**Exercise:**
When you repeat the entries below, keep each word exactly as it is and drop the pictures.

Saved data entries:
***

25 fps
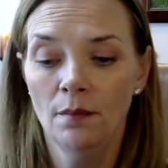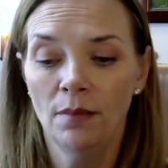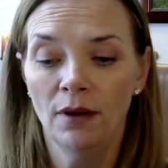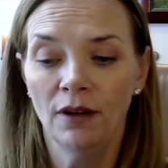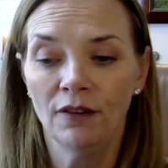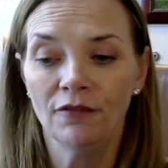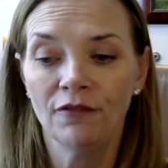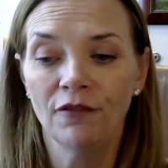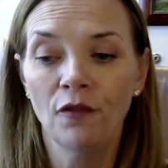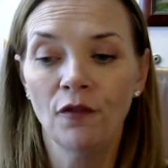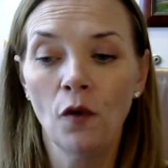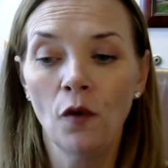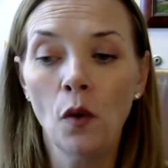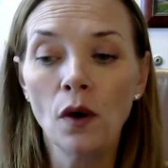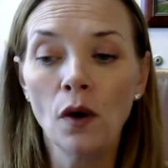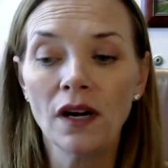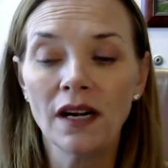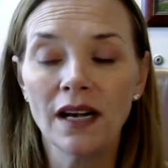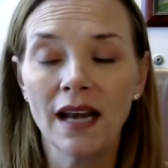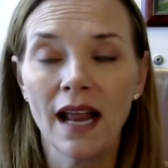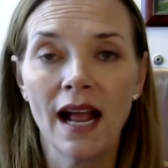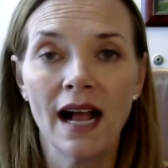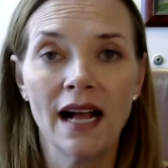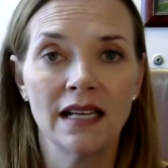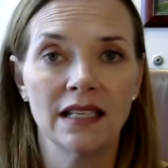But for
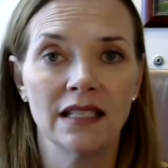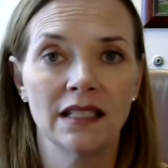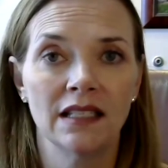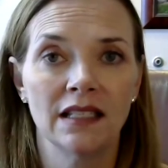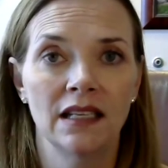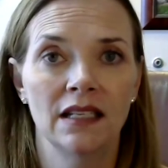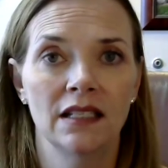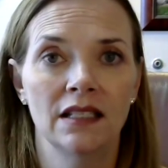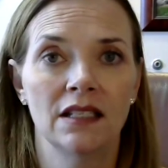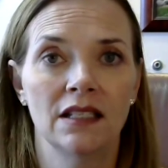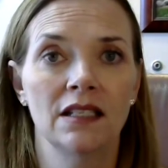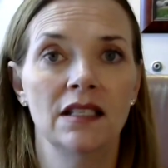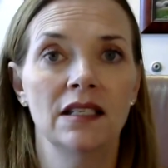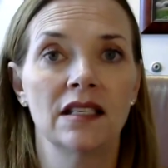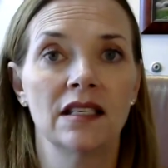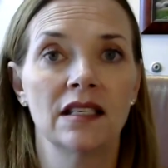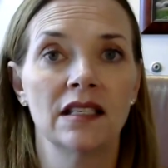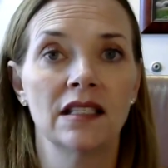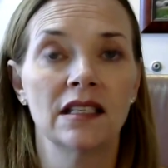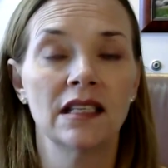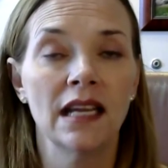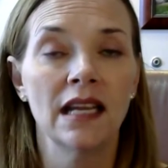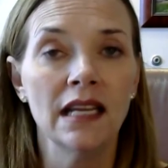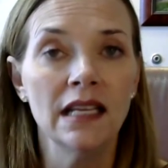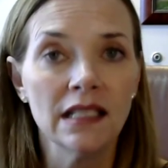an asset to
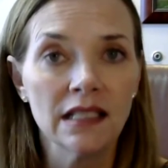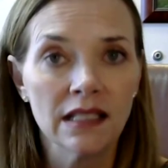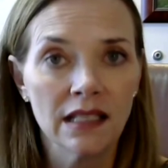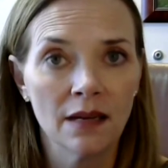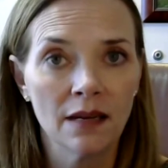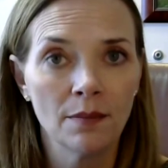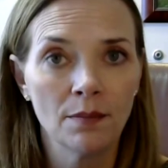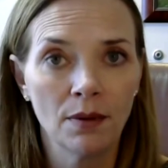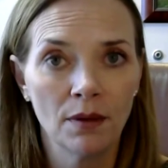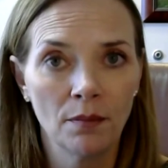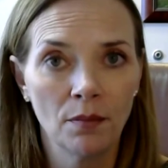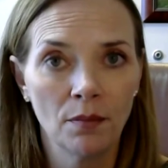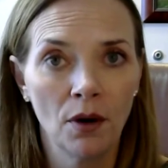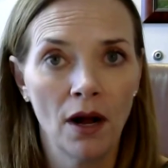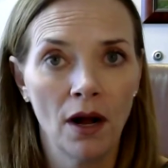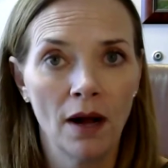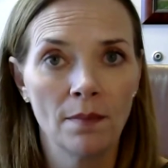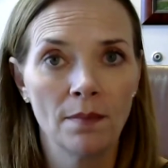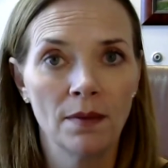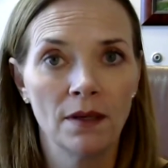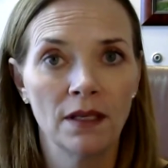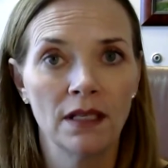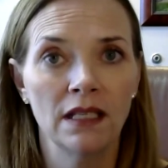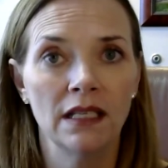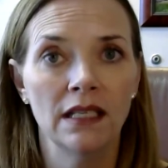stay separate
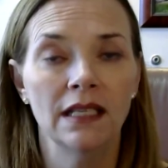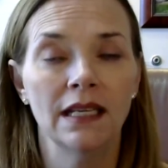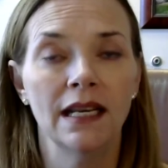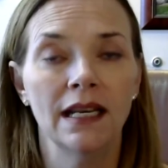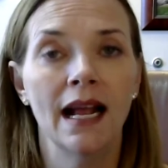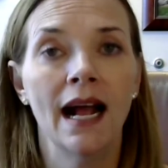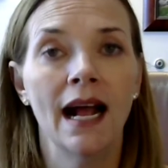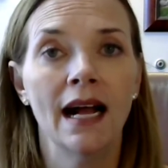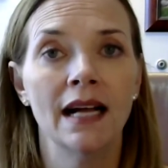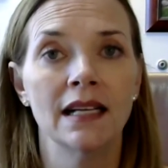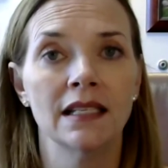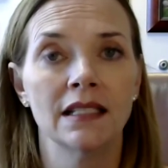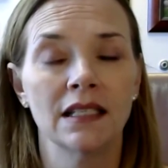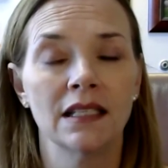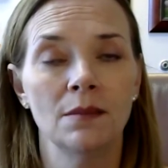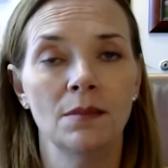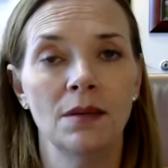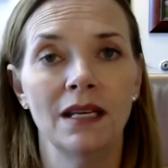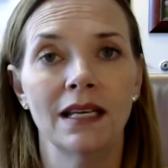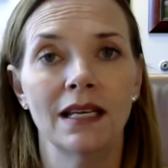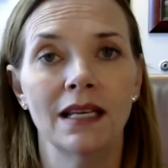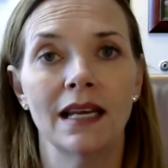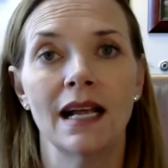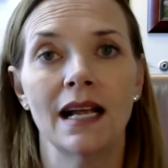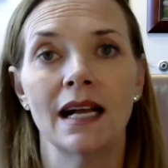property, it has to
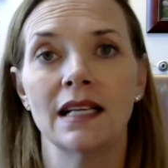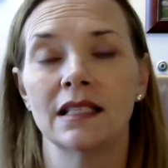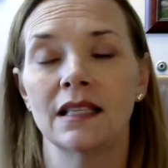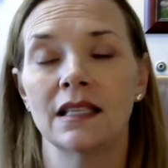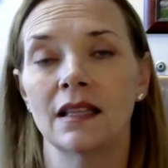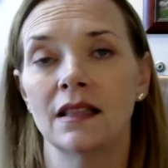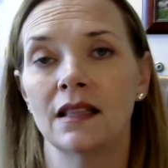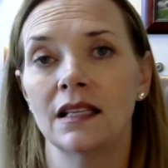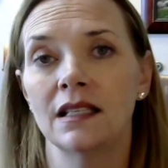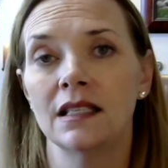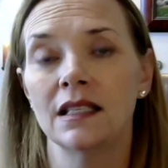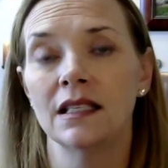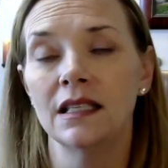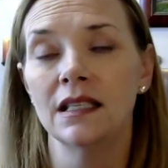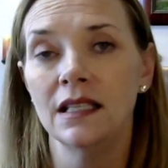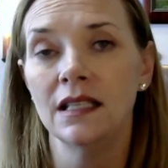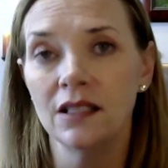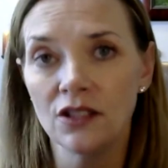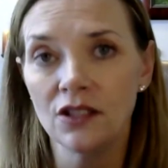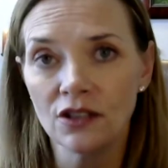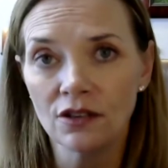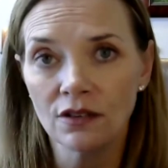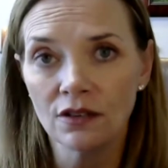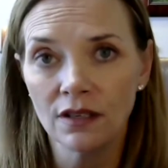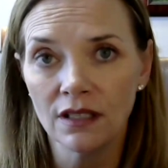be an asset that's
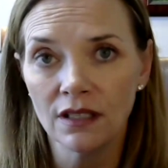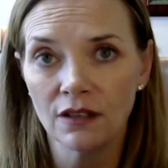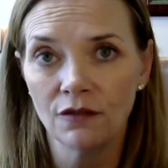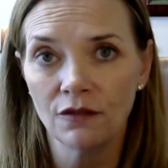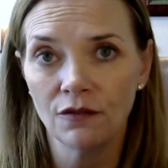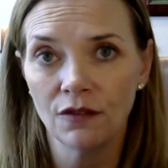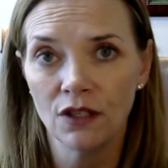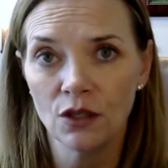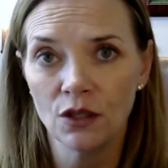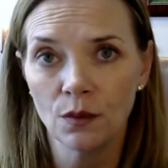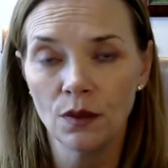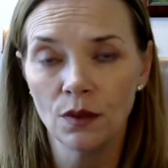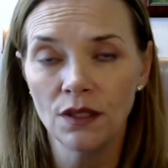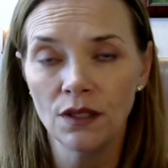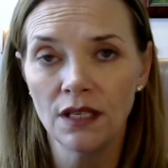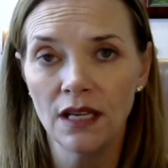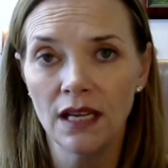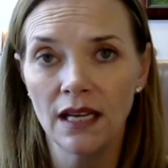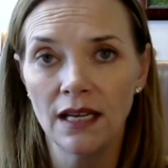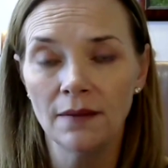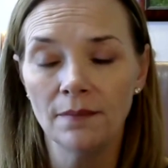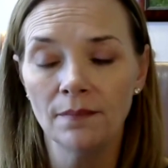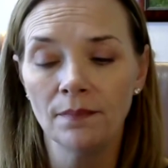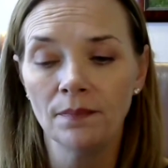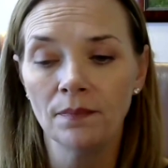in your individual
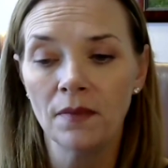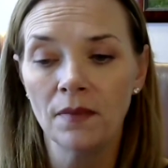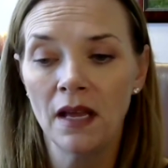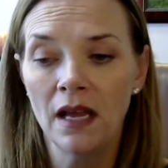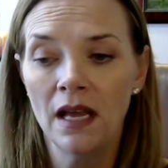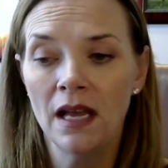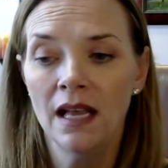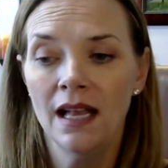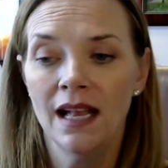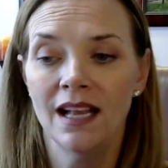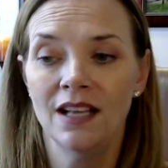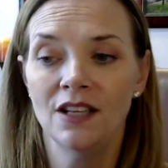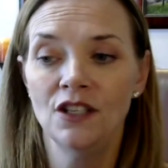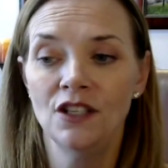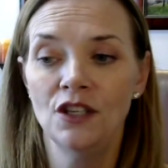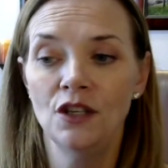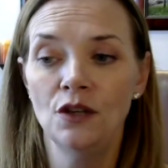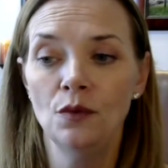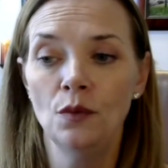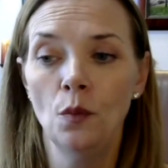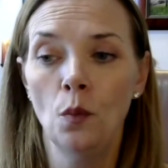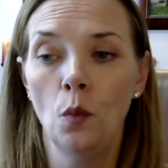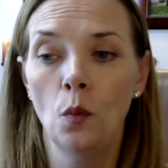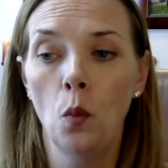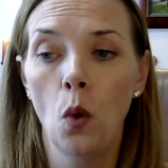name, and
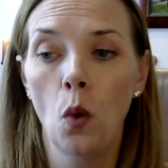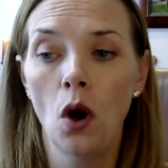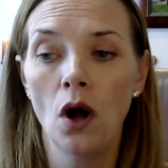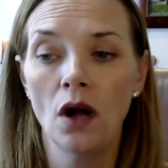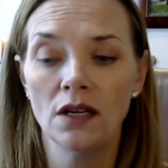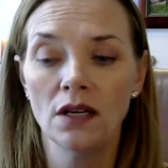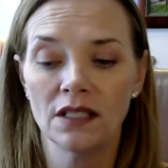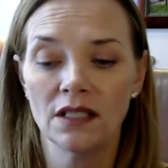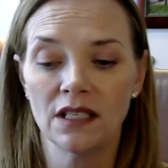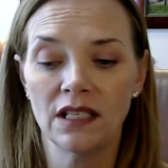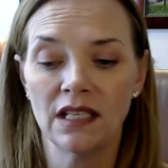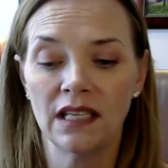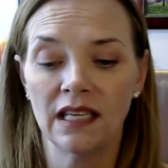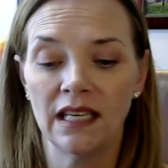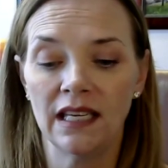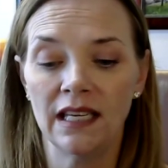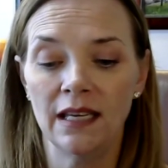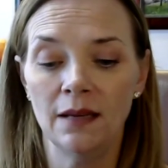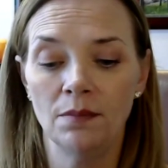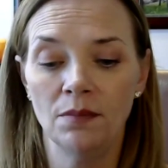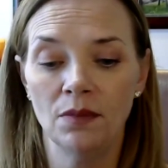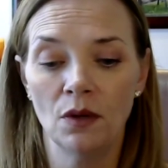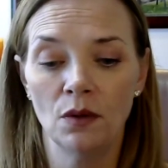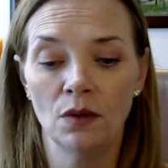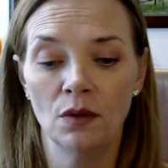you want to
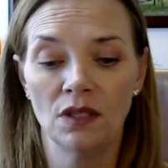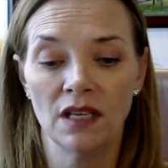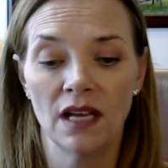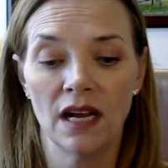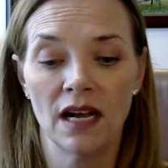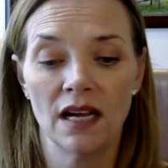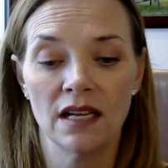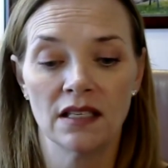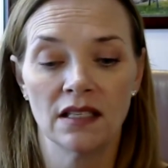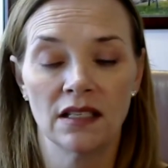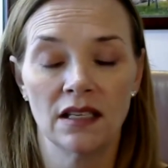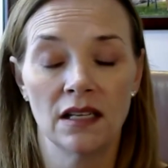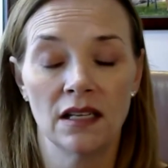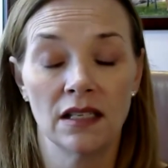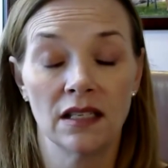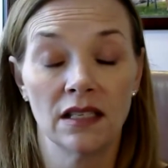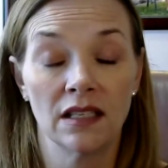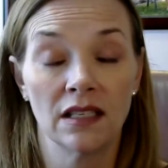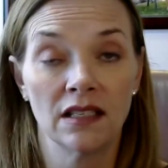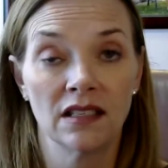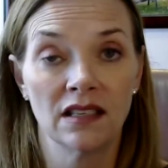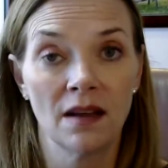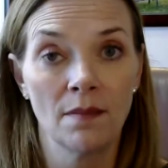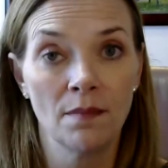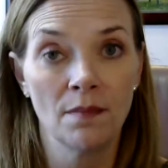keep those assets
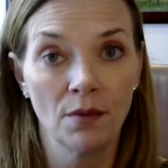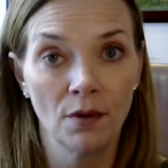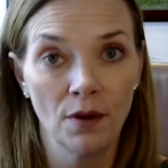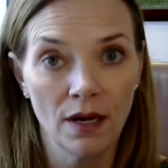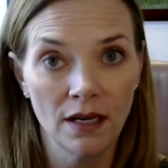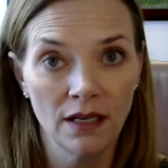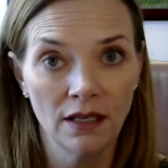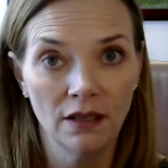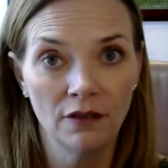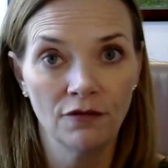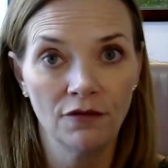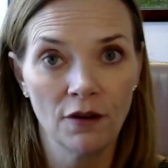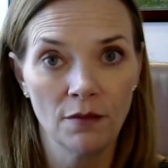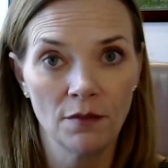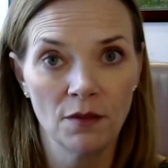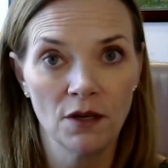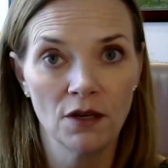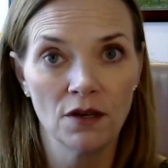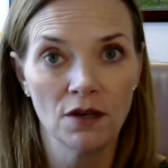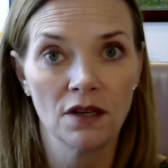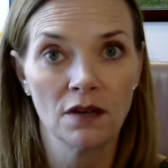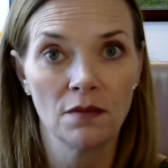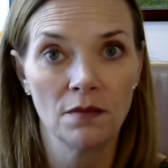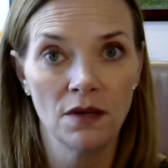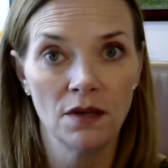separated from
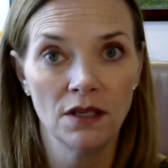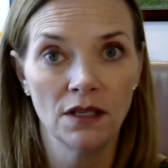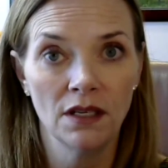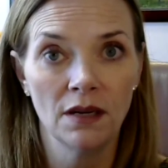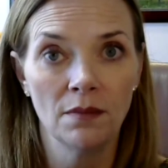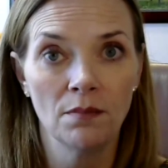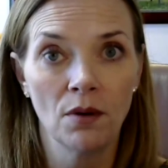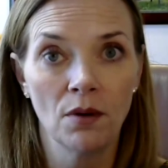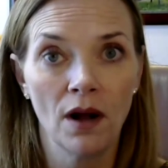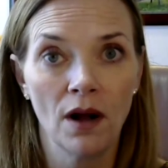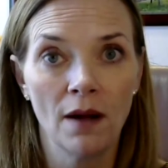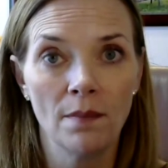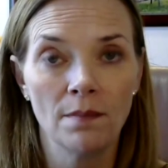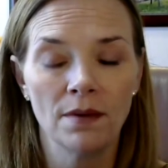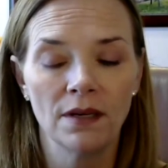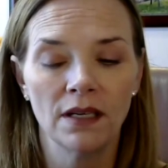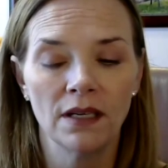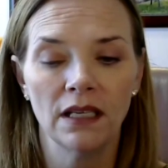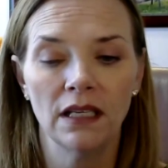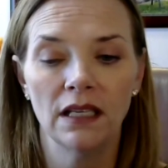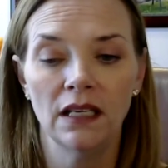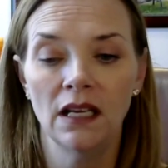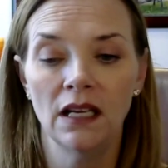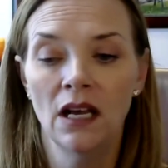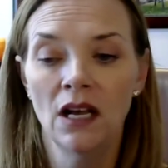your community
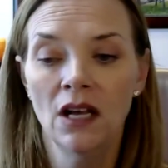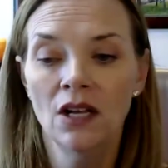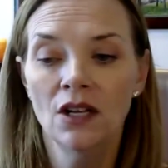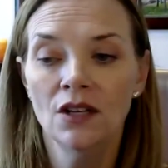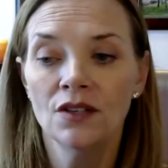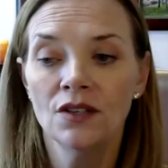property.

***

**Task output:**
25 fps
But for
an asset to
stay separate
property, it has to
be an asset that's
in your individual
name, and
you want to
keep those assets
separated from
your community
property.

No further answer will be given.